[Opening Extracted material section]

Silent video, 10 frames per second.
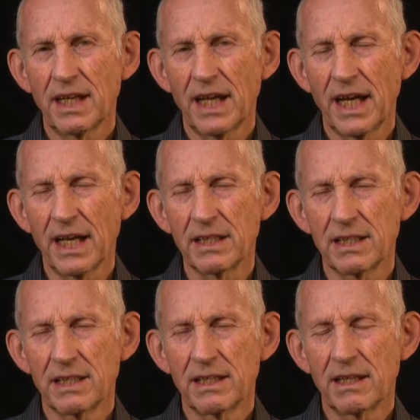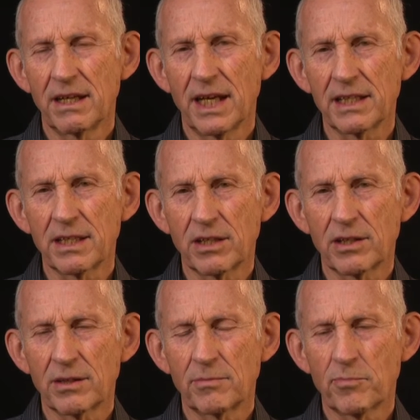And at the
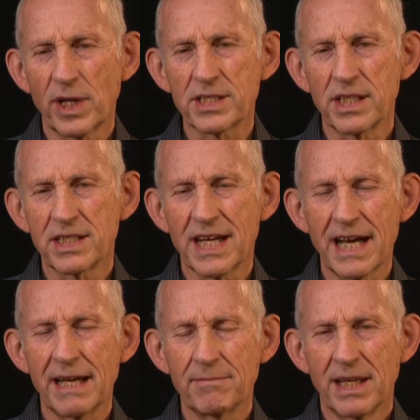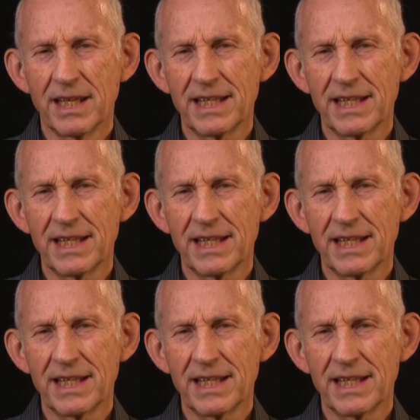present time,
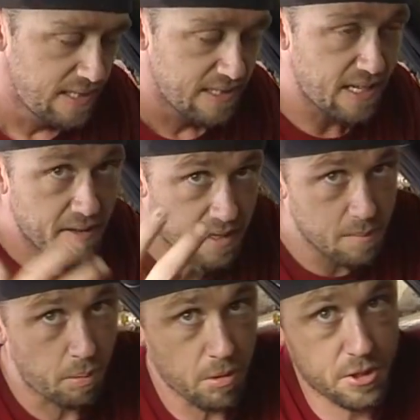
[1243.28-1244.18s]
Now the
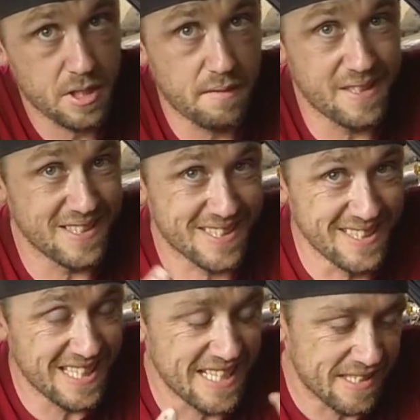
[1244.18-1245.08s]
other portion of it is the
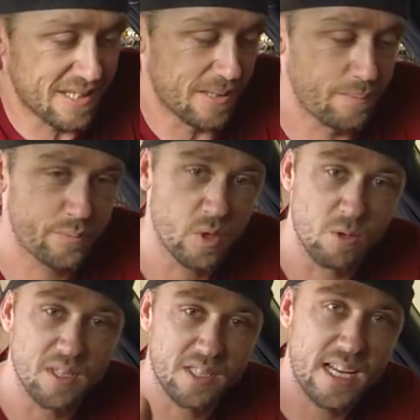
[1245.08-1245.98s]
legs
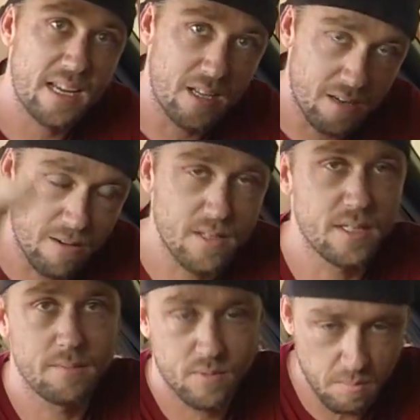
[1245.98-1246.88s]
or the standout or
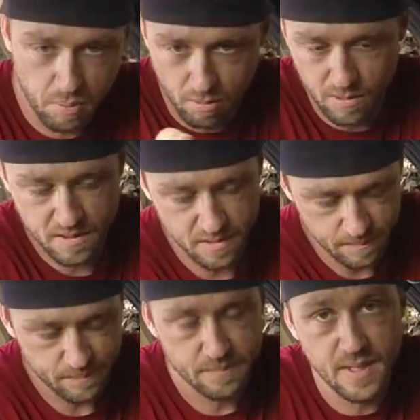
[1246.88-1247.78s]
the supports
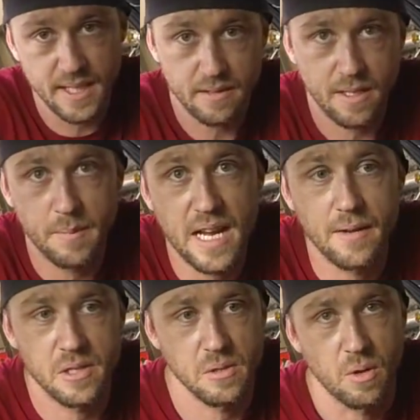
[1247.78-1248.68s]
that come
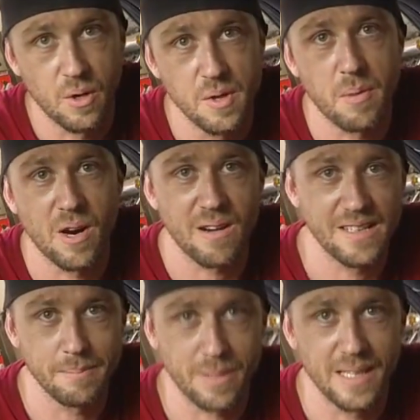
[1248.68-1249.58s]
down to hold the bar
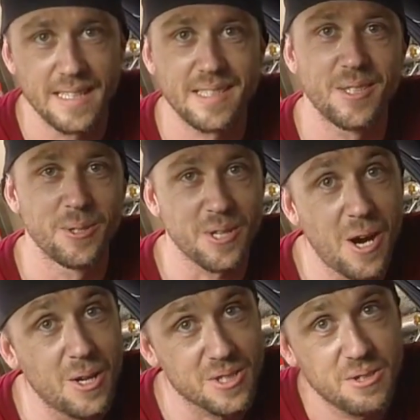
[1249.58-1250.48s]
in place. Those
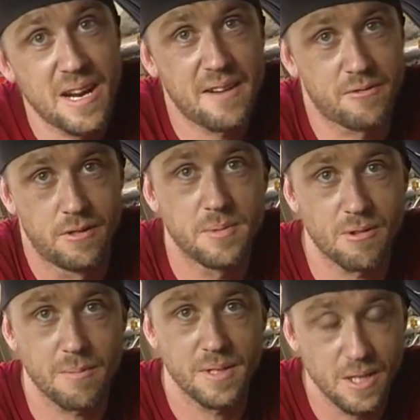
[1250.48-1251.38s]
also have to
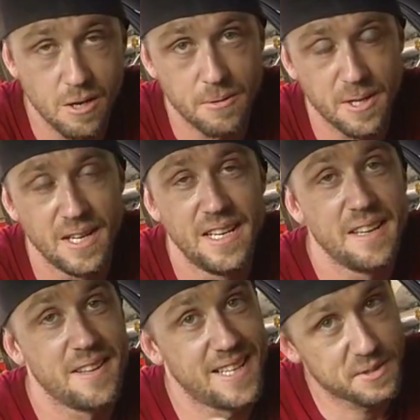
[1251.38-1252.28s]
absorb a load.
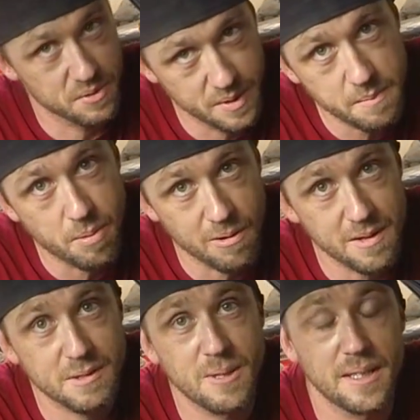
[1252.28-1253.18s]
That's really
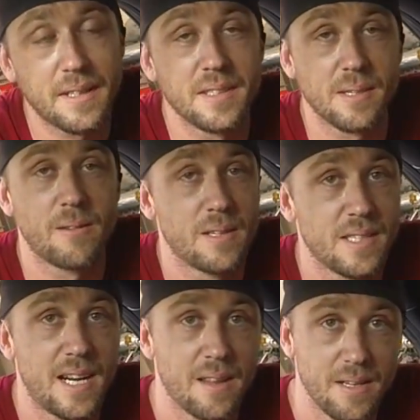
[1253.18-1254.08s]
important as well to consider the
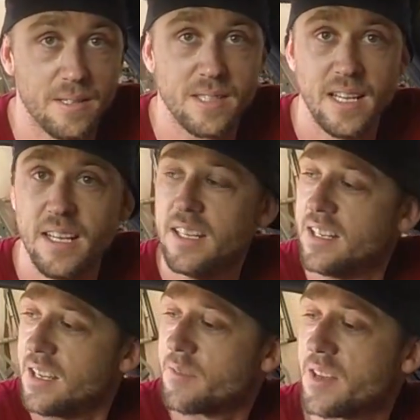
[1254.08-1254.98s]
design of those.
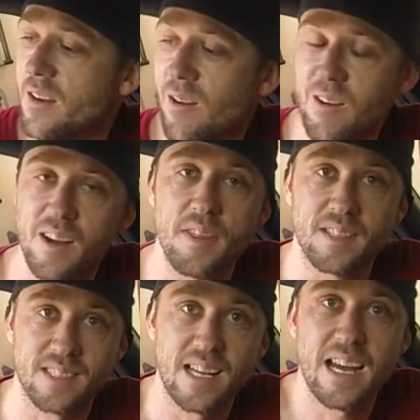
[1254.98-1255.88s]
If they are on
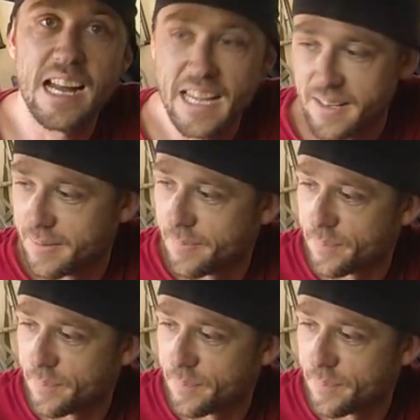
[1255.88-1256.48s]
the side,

[Closing Extracted material section]

**Brief:**
None of the pictures should be copied, but every record above must be restated in full.

**Written solution:**
Silent video, 10 frames per second.
And at the
present time,
[1243.28-1244.18s]
Now the
[1244.18-1245.08s]
other portion of it is the
[1245.08-1245.98s]
legs
[1245.98-1246.88s]
or the standout or
[1246.88-1247.78s]
the supports
[1247.78-1248.68s]
that come
[1248.68-1249.58s]
down to hold the bar
[1249.58-1250.48s]
in place. Those
[1250.48-1251.38s]
also have to
[1251.38-1252.28s]
absorb a load.
[1252.28-1253.18s]
That's really
[1253.18-1254.08s]
important as well to consider the
[1254.08-1254.98s]
design of those.
[1254.98-1255.88s]
If they are on
[1255.88-1256.48s]
the side,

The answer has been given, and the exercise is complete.